7. The method as described in claim 6, characterized in that, After the step of iteratively training the neural network model to be trained based on the sample data, the sample labels, and the risk expectation value labels to obtain the risk scoring model, the method further includes: A portion of the sample data is extracted as a test set; The risk scoring model is tested using the test set. If the test fails, the parameters of the risk scoring model will be adjusted and the network structure optimized based on the test results.

8. The method as described in claim 7, characterized in that, After the step of iteratively training the neural network model to be trained based on the sample data, the sample labels, and the risk expectation value labels to obtain the risk scoring model, the method further includes: According to a preset update cycle, the latest case sample data and its corresponding sample labels are obtained, and the risk scoring model is updated and optimized based on the latest case sample data and its corresponding sample labels.
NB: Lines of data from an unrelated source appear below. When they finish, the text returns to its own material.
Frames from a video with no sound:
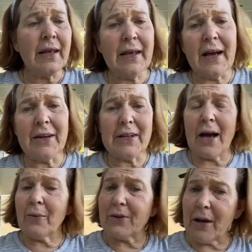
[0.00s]
and
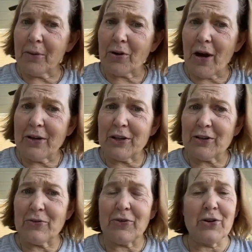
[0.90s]
I was able to
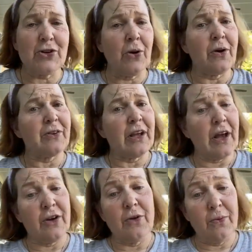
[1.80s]
audition for a show because I,
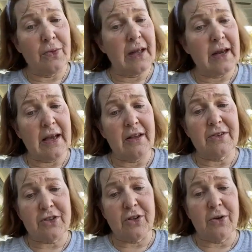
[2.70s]
I, knew, and I
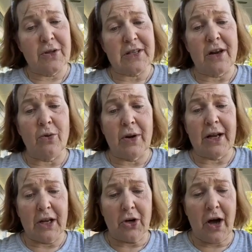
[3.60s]
still know this, I don't want
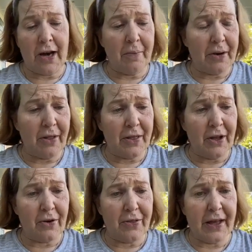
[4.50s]
to get caught up in a
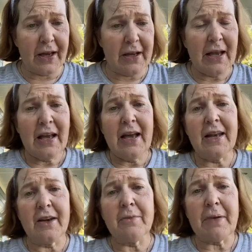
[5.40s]
theater thing
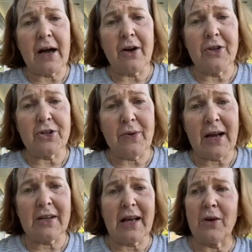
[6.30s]
and end up back on the
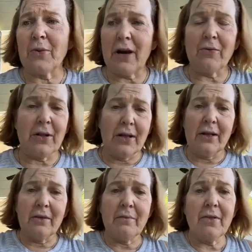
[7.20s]
directing end when I
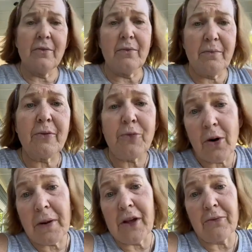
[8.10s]
really,
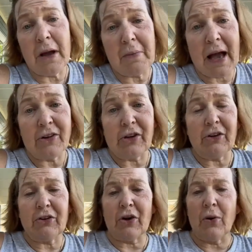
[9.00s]
performing is my
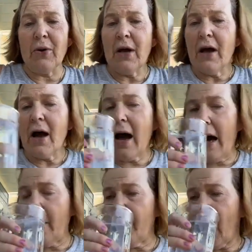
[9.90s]
passion. So,
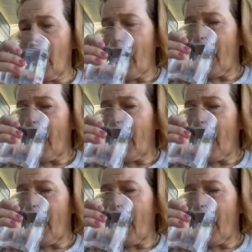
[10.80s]
um,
9. A management system for implementing the BCRL risk prediction method based on a 360-degree view of a patient as described in any one of claims 1-8, characterized in that, include: The data acquisition module is used to acquire the patient's static medical data from the locally preset patient 360-degree view system, and to acquire the patient's dynamic postoperative data before discharge. The risk prediction module is used to determine the real-time risk value of the patient's lymphedema based on the static medical data and the dynamic postoperative data through a preset risk scoring model, and to perform risk stratification of the target patient's postoperative recovery level based on the real-time risk value, the static medical data and the dynamic postoperative data. The plan generation module is used to generate an adaptive follow-up plan based on the results of risk stratification, wherein the adaptive follow-up plan includes at least differentiated follow-up frequencies and follow-up content for different patients and / or the same patient; The information transmission module is used to send the adaptive follow-up plan to relevant medical personnel so that they can implement the adaptive follow-up plan and regularly monitor the risk of postoperative lymphedema in each patient with breast cancer.

10. The system as described in claim 9, characterized in that, include: The locally preset 360-degree view system for patients is a visualized dynamic health record that integrates static medical data from the patient's entire life cycle. It includes at least the patient's surgical records, laboratory reports, pathology reports, patient medical history records, and outpatient visit records.